NEWS STORY: Episcopal Church poised for ruling in heresy case

c. 1996 Religion News Service (RNS)-For nearly 10 months, the eyes of the 2.5 million-member Episcopal Church have been fixed on a nine-bishop panel wrestling with the question of whether to bring retired Bishop Walter Righter to trial on charges of heresy. On Wednesday (May 15), in the sanctuary of the Cathedral Church of St. […]

c. 1996 Religion News Service

(RNS)-For nearly 10 months, the eyes of the 2.5 million-member Episcopal Church have been fixed on a nine-bishop panel wrestling with the question of whether to bring retired Bishop Walter Righter to trial on charges of heresy.

On Wednesday (May 15), in the sanctuary of the Cathedral Church of St. John in Wilmington, Del., preceded by a Holy Communion service, the nine bishops who make up the Court for the Trial of a Bishop may resolve the matter.


The court will announce whether the Episcopal Church has a doctrine forbidding the ordination of homosexuals to the ministry.”It will also announce the nature and timing of further proceedings to be held before this court in this matter, if any,”the court said in a statement.

Righter, 72, the retired bishop of Iowa, has been charged with violating church doctrine, or committing heresy, and with violating his oath as a bishop for his 1990 ordination of Barry Stopfel, a non-celibate homosexual, as a deacon, the first step toward priesthood. Righter was serving as an assistant to Newark Bishop John Shelby Spong at the time.

If the court decides the Episcopal Church has a doctrine forbidding ordination of non-celibate gays and that a full-blown trial of Righter is warranted, it will be only the second time in the 206-year history of the Episcopal Church that a bishop has been brought to trial on heresy charges.

In the 1920s, a retired bishop of Arkansas was found guilty of heresy for writing that communism was superior to Christianity and denying Jesus’ divinity.

Issues surrounding questions of human sexuality have divided the mainline, generally liberal Protestant denomination for two decades.

The drawn-out proceedings against Righter, who now lives in New Hampshire, began in January 1995 when 10 bishops filed a presentment-or list of charges-against Righter, accusing him of acting contrary to church teaching in ordaining Stopfel.

Under church rules, 75 bishops-25 percent of the church’s active and retired bishops-had to agree the charges should go to trial, a number Righter’s accusers secured last August.


Since then, the court has held two public sessions-one in Hartford, Conn., and one in Wilmington-to examine issues and hear motions from lawyers representing Righter and his accusers.

On Feb. 27, in Wilmington, in a session lasting most of the day, the court heard arguments over whether the church has a”doctrine,”a fundamental position, forbidding such ordinations, or merely a”discipline,”a position short of the fundamental truth of a doctrine.

A major issue in the proceedings has been the authority of resolutions adopted by the church’s General Convention, its highest decision-making body, and whether such resolutions are part of the doctrine of the church.

In 1979, a resolution adopted by the General Convention said that it is inappropriate for the church to ordain a practicing homosexual.

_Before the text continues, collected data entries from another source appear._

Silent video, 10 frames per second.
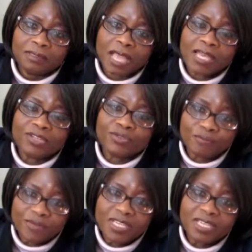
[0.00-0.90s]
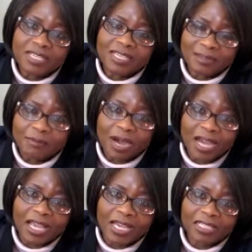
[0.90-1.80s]
And to me, in
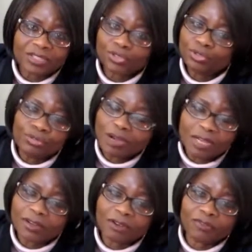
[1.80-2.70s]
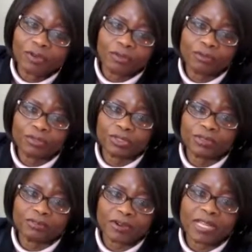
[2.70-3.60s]
my eyes, you are not followers
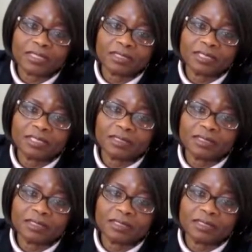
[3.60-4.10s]
of Christ.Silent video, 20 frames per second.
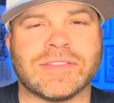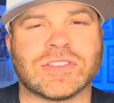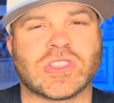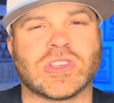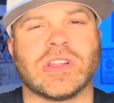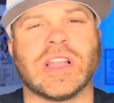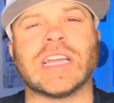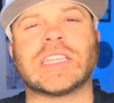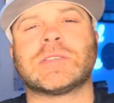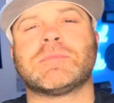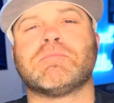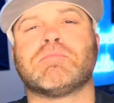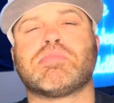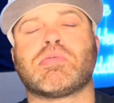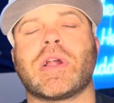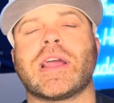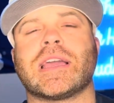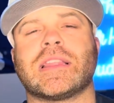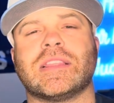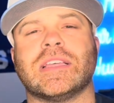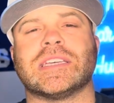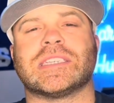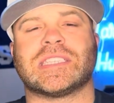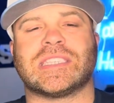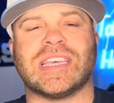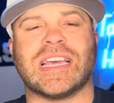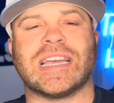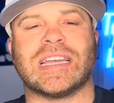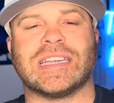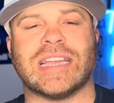So let's break this
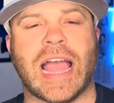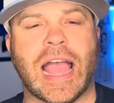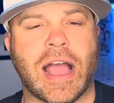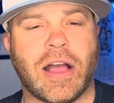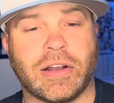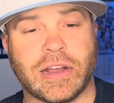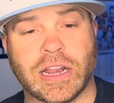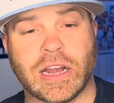thing down.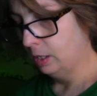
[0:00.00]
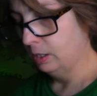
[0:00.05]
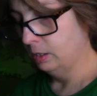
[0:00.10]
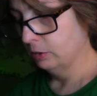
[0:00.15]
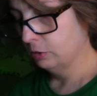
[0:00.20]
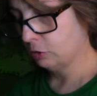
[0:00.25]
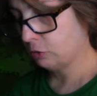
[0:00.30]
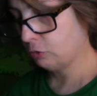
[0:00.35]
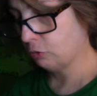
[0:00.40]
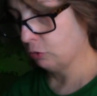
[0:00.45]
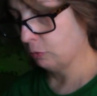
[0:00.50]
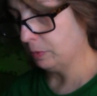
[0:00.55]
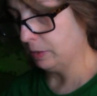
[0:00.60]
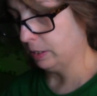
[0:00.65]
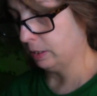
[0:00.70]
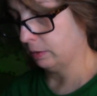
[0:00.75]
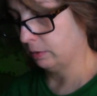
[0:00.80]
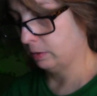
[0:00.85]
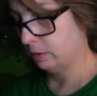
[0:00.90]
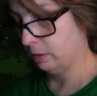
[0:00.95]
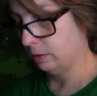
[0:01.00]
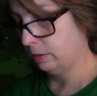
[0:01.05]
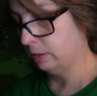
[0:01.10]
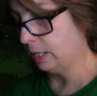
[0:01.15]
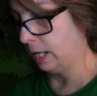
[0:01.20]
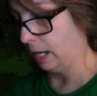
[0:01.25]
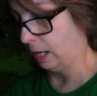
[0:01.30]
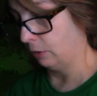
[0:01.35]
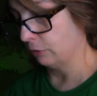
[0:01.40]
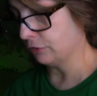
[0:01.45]
The crew being
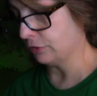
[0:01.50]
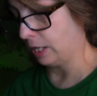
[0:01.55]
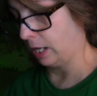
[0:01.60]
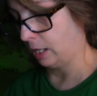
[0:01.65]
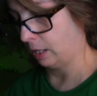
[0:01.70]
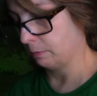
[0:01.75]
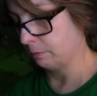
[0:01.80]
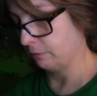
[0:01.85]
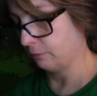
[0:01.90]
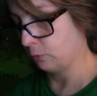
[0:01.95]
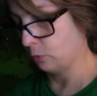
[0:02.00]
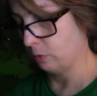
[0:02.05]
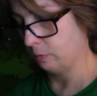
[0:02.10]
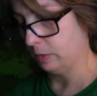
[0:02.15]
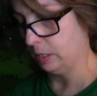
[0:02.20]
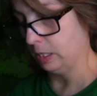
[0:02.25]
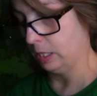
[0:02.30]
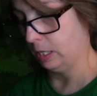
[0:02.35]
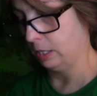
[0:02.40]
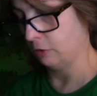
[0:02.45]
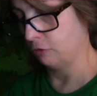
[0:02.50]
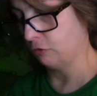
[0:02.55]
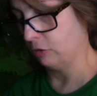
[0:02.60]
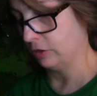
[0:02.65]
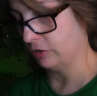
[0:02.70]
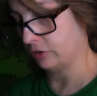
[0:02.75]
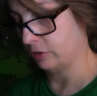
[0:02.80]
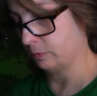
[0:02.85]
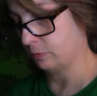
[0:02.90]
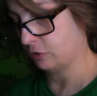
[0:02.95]
now silent before me, I
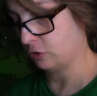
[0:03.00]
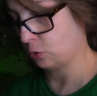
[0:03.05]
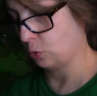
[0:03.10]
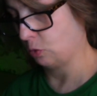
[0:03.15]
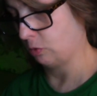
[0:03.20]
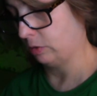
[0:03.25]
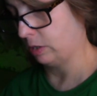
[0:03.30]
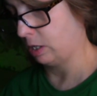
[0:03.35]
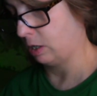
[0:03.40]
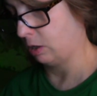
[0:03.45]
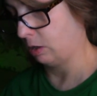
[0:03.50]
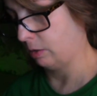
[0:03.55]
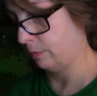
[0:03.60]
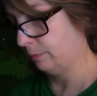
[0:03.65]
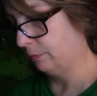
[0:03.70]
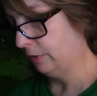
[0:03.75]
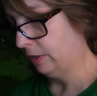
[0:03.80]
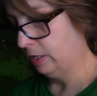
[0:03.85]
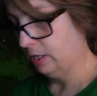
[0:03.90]
addressed them sore at heart.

Righter’s accusers have pointed to the resolution to undergird their position.

But Michael Rehill, chancellor of the Diocese of Newark and Righter’s lead attorney, said that 1979 resolution is not doctrine and that it is advisory rather prescriptive.

Rehill said that if the denomination wanted to stop the ordination of gays it could do so by changing the church’s canons, or laws. He pointed out that such efforts have failed.